Do your bit: Focus on days highlighting international issues International Days and Observances
World Fisheries Day
21 November
World Fisheries day is celebrated every year on November 21 throughout the world by the fisherfolk communities. Fishing communities worldwide celebrate this day through rallies, workshops, public meetings, cultural programs, dramas, exhibition, music show, and demonstrations to highlight the importance of maintaining the world's fisheries..

A recent United Nations study reported that more than two-thirds of the world's fisheries have been overfished or are fully harvested and more than one third are in a state of decline because of factors such as the loss of essential fish habitats, pollution, and global warming.

The World Fisheries Day helps in highlighting the critical importance to human lives, of water and the lives it sustains, both in and out of water. Water forms a continuum, whether contained in rivers, lakes, and ocean.

Fish forms an important part of the diets of people around the world, particularly those that live near rivers, coasts and other water bodies. A number of traditional societies and communities are rallied around the occupation of fishing.

This is why a majority of human settlements, whether small villages or mega cities, are situated in close proximity to water bodies. Besides the importance of water for survival and as a means of transportation, it is also an important source of fish and aquatic protein.
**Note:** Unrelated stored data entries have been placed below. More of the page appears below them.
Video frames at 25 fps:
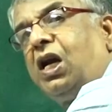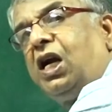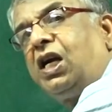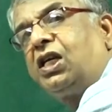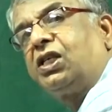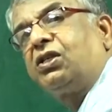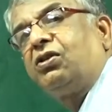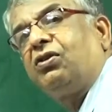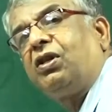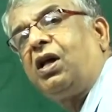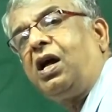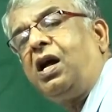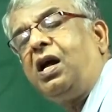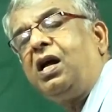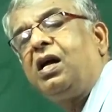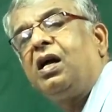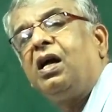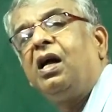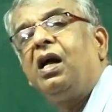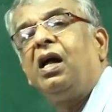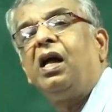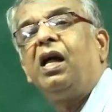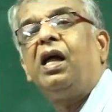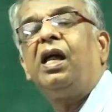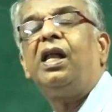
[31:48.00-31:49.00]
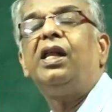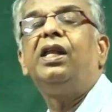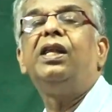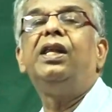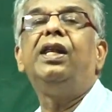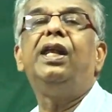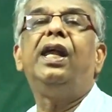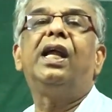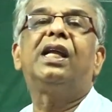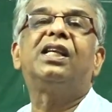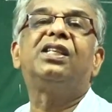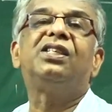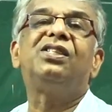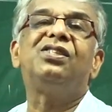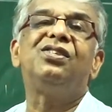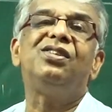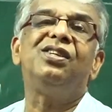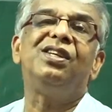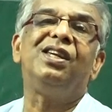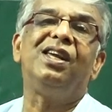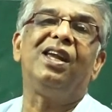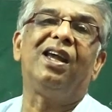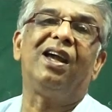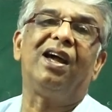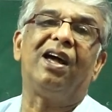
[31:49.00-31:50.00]
relate to the next
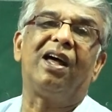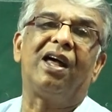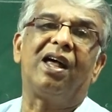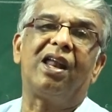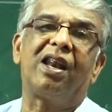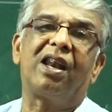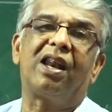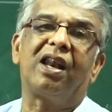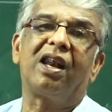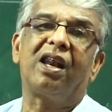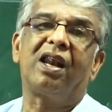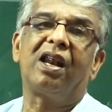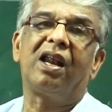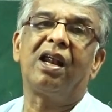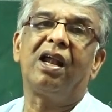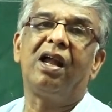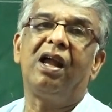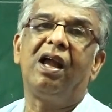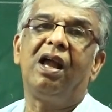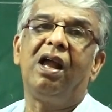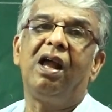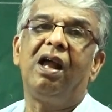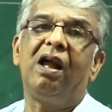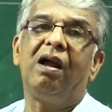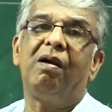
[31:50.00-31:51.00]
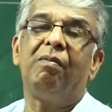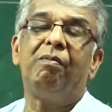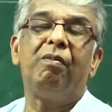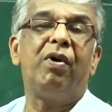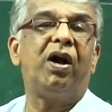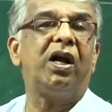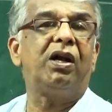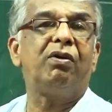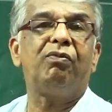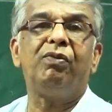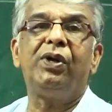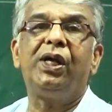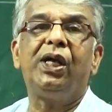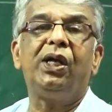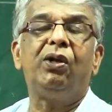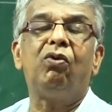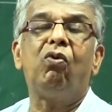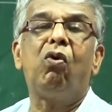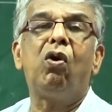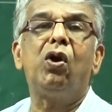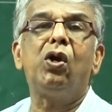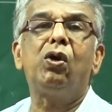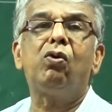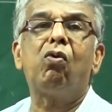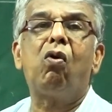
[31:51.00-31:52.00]
year. But we
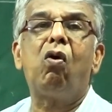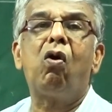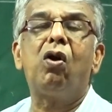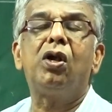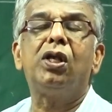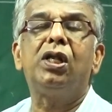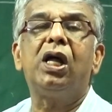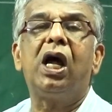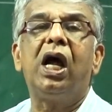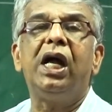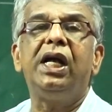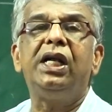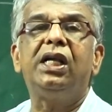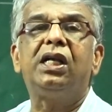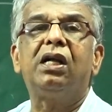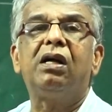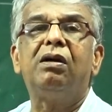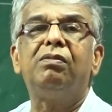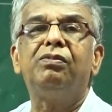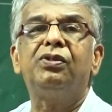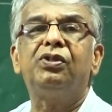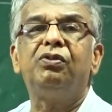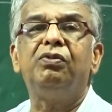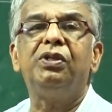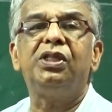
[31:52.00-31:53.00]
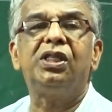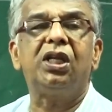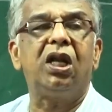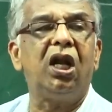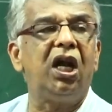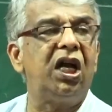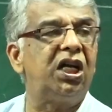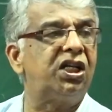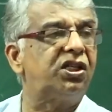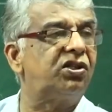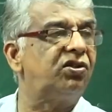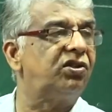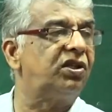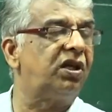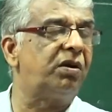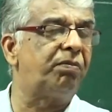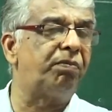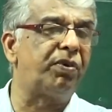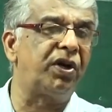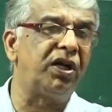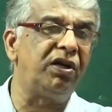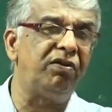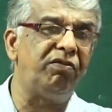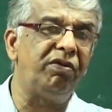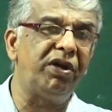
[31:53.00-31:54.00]
don't want the items which relate to the
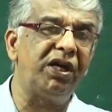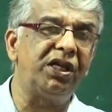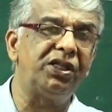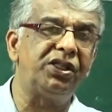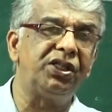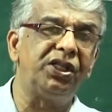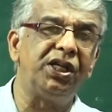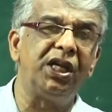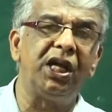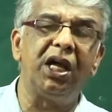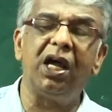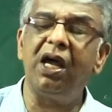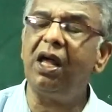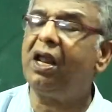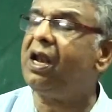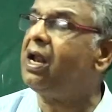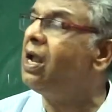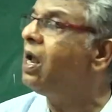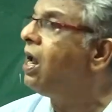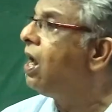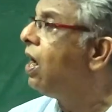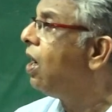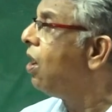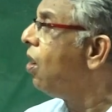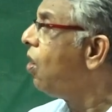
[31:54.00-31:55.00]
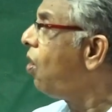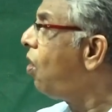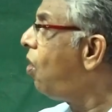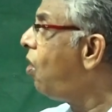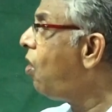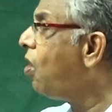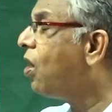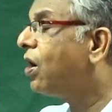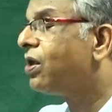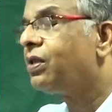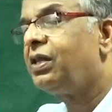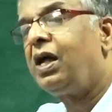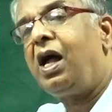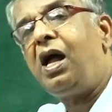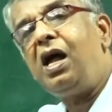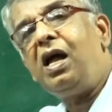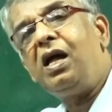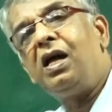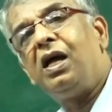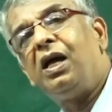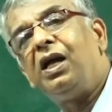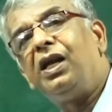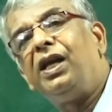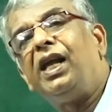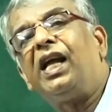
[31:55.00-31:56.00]
previous year or
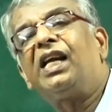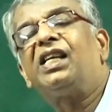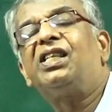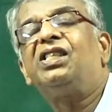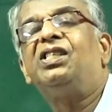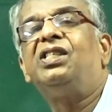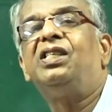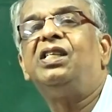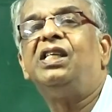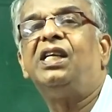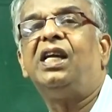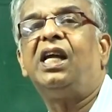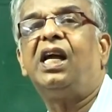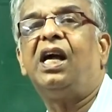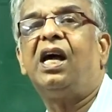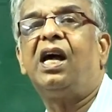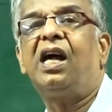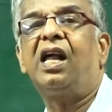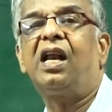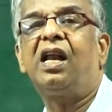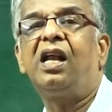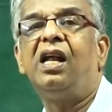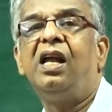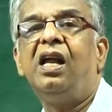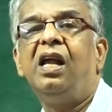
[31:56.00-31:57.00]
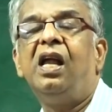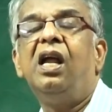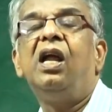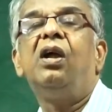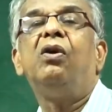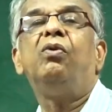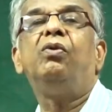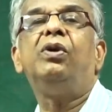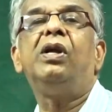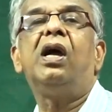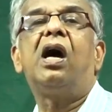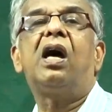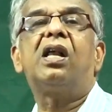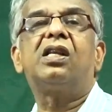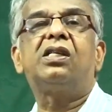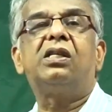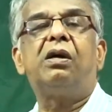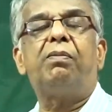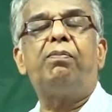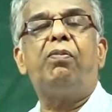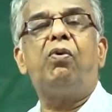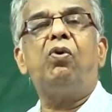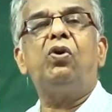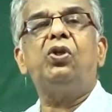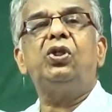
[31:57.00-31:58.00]
the next year. We are
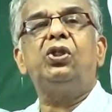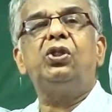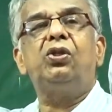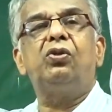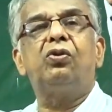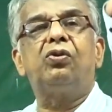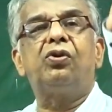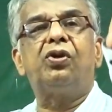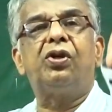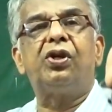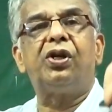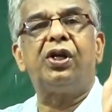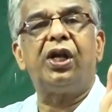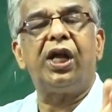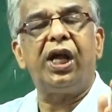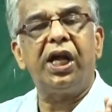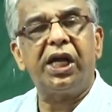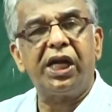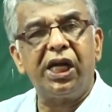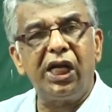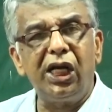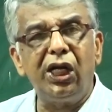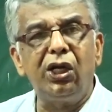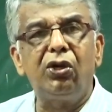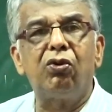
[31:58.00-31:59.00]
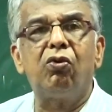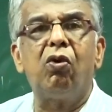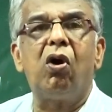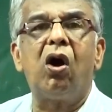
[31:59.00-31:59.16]
supposed to take into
But this proximity has also lead to severe ocean and coastal pollution from run-off and from domestic and industrial acticities carried out near-by. This has led to depetion of fish stocks in the immediate vicinity, requiring fishermen to fish farther and farther away from their traditional grounds.

Besides, overfishing and mechanization has also resulted in a crisis - fish sticks are being depleted through 'factory' vessels, bottom trawling, and other means of unsustainable fishing methods.

Unless we address these issues collectively, the crisis will deepen. The World Fisheries Day helps to highlight these problems, and moves towards finding solutions to the increasingly inter-connected problems we are facing, and in the longer term, to sustainable means of maintaining fish stocks.

Did you know?

  • Small-scale fisheries (marine and inland) employ about 90 percent of those involved in fisheries.
  • 65 percent of the reported catch from inland fisheries is from low-income food-deficit countries.
  • Estimates vary, but from around 30 million to over 60 million people in the developing world are involved in inland fisheries; it is thought that about 50 percent are women.
  • More than 25% of the world’s dietary protein is provided by fish.
  • The human population consumes over 100 million tons of fish annually
  • Over 200 million of Africa’s 1 billion people regularly consume fish and nearly half of this comes from inland fisheries.

World Fisheries Day celebrations serve as an important reminder that we must focus on changing the way the world manages global fisheries to ensure sustainable stocks and healthy oceans ecosystems. Just last month the United Nations General Assembly called on countries that have not yet done so to become a party to the Law of the Sea regarding jurisdiction over national and international waters, as well as the seabed, and to maintain sustainable fisheries.

GDRC has been working on themes related to this international day/observance, in its programmes on Oceans, Coasts and Small Islands and Sustainable Development (Food Security)

GDRC therefore reaffirms its committment to uphold the objectives of the World Fisheries Day, and work towards better understanding of, and action on, promoting and protecting the world's fisheries and its sustainable harvesting, and managing the oceans' ecosytems.